I understand why your conception of “religion” would lead you to this particular conclusion, but if you claim to be a Christian and not a recipient of special revelation, then you have to recognize that those whom our religion considers to have possessed special revelation would disagree entirely with your assumptions.[/quote]
Tell me, what’s the point of doing all that? Is it not to have a relationship with the Almighty? And what’s the key to any successful relationship?
And you understand I am trying to break it down into simple form. Talking about the intricacies of Christian theology with non-believers is a pointless exercise. If they don’t believe in God, they are not going to believe in anything religious much less Christianity. Wowing people with biblical knowledge isn’t going to help a non-believer understand what faith is all about.
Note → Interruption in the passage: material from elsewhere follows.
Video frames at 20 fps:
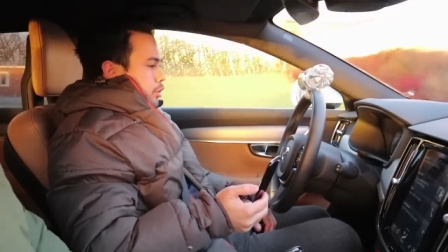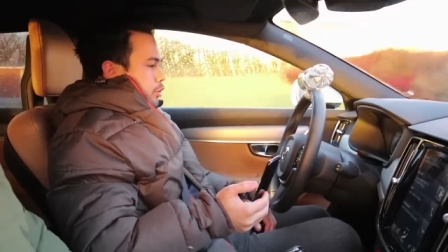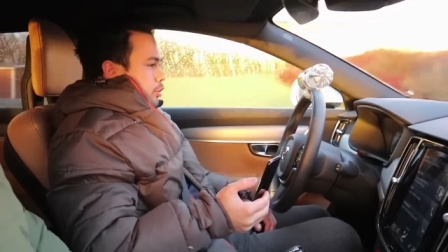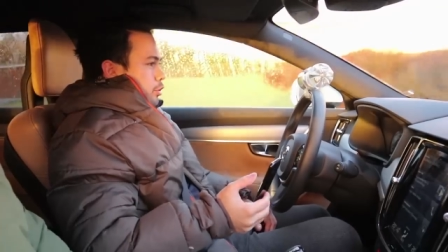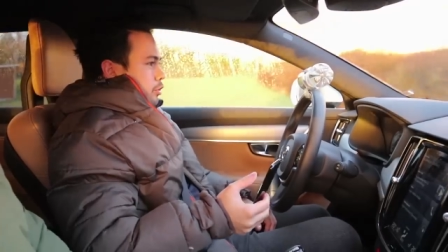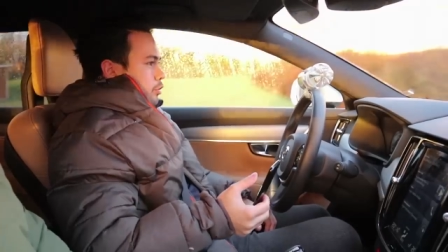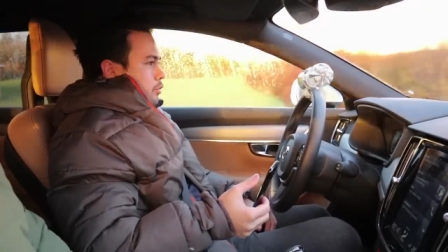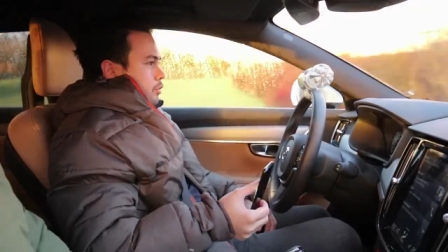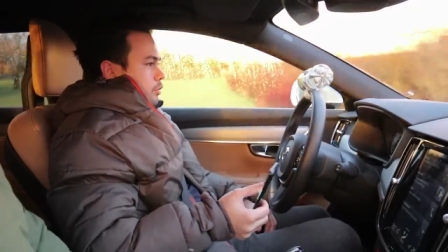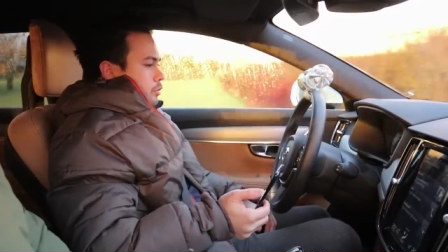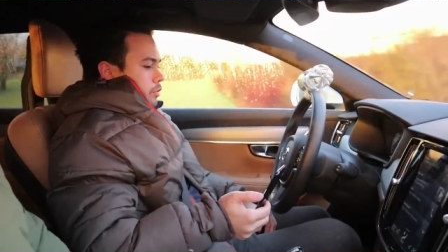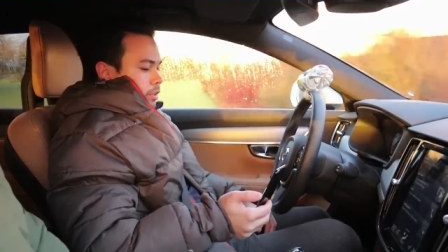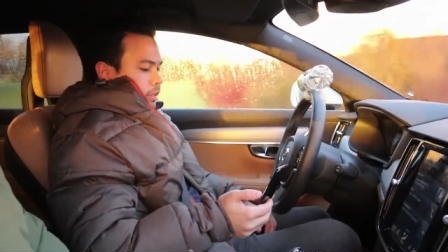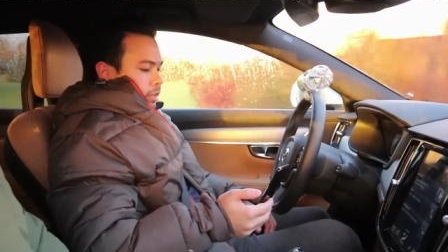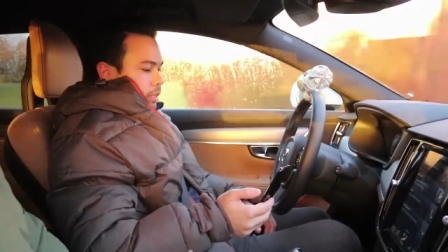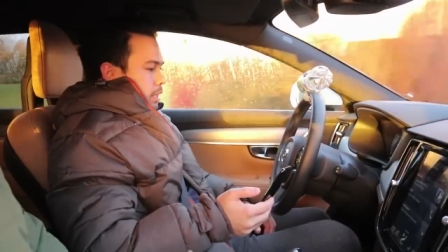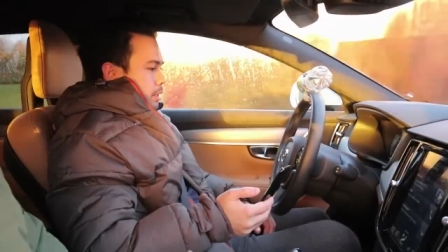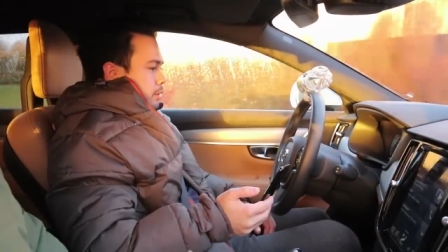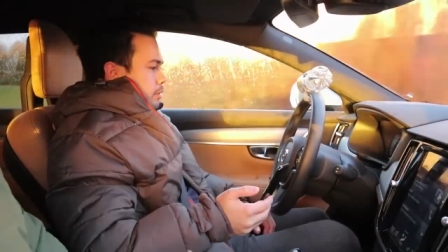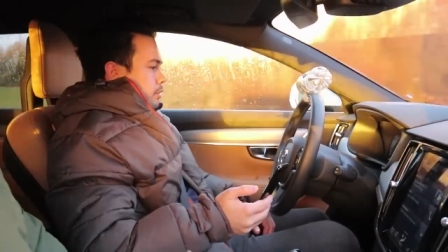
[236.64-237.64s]
curious to
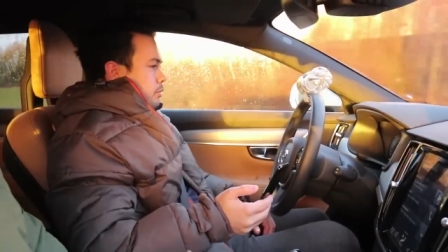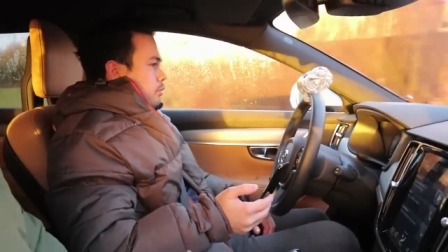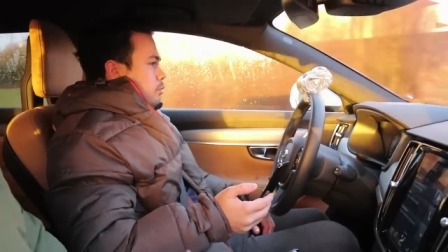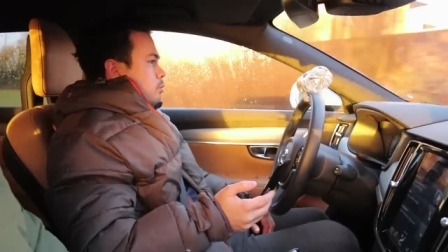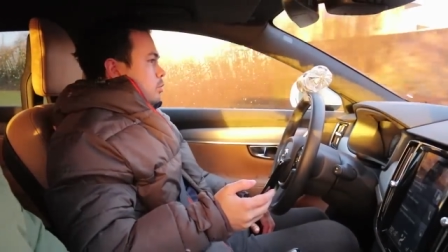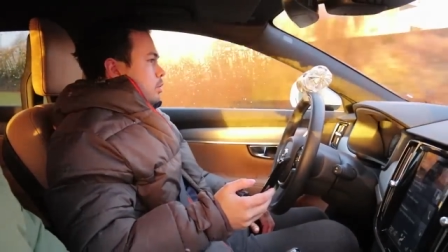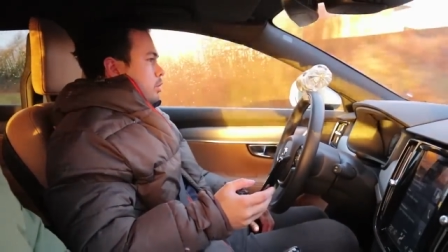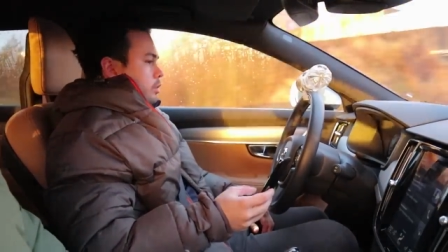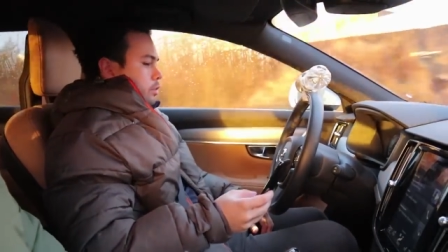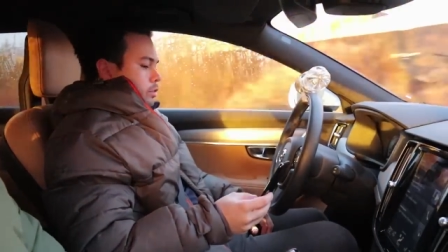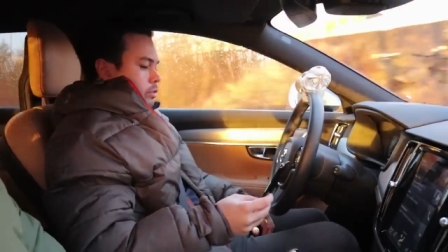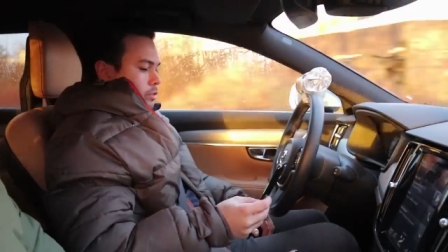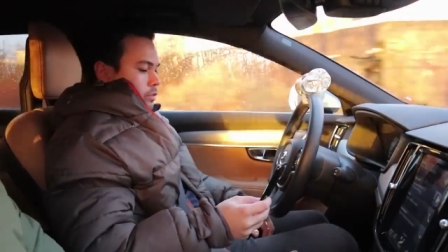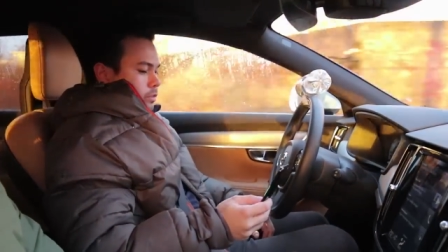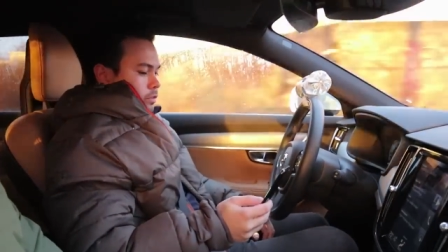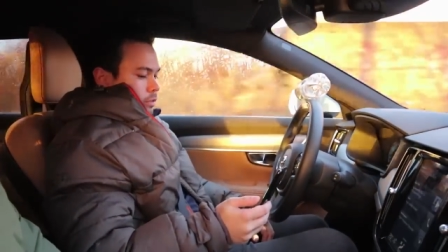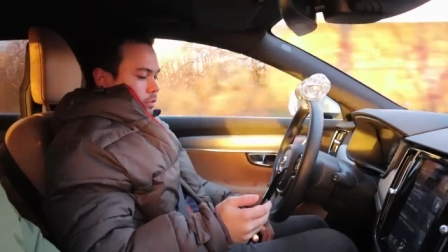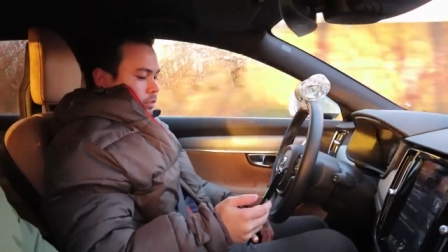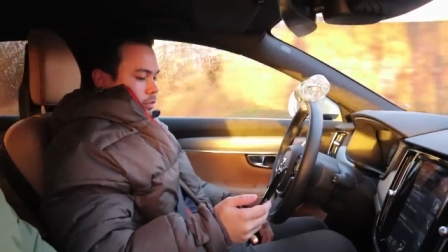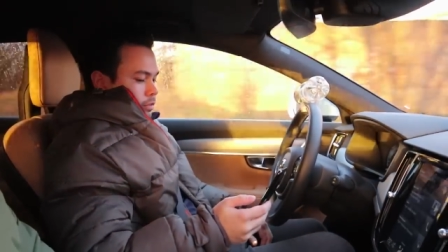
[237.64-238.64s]
see how this works.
They think it’s a fairy-tail after all.
I have to account for all religion, because there are several and far to many Christian sects for anybody to make any sense of it.
I prefer not to over complicate things.[/quote]
I understand your point, Pat; I just disagree with the notion that all religions are essentially phone connections with varying degrees of static. That’s not a biblical notion, and you do us no favors as Christians by making someone “religious” without leading them specifically to Christ and the faith he came to reveal. Getting them to be religious isn’t enough; if it was, Christ really did die for nothing. And if you present the faith in a way that says, at the end of the day, every religion still gets you to God (though maybe not as well as others), then you are doing a disservice to the faith.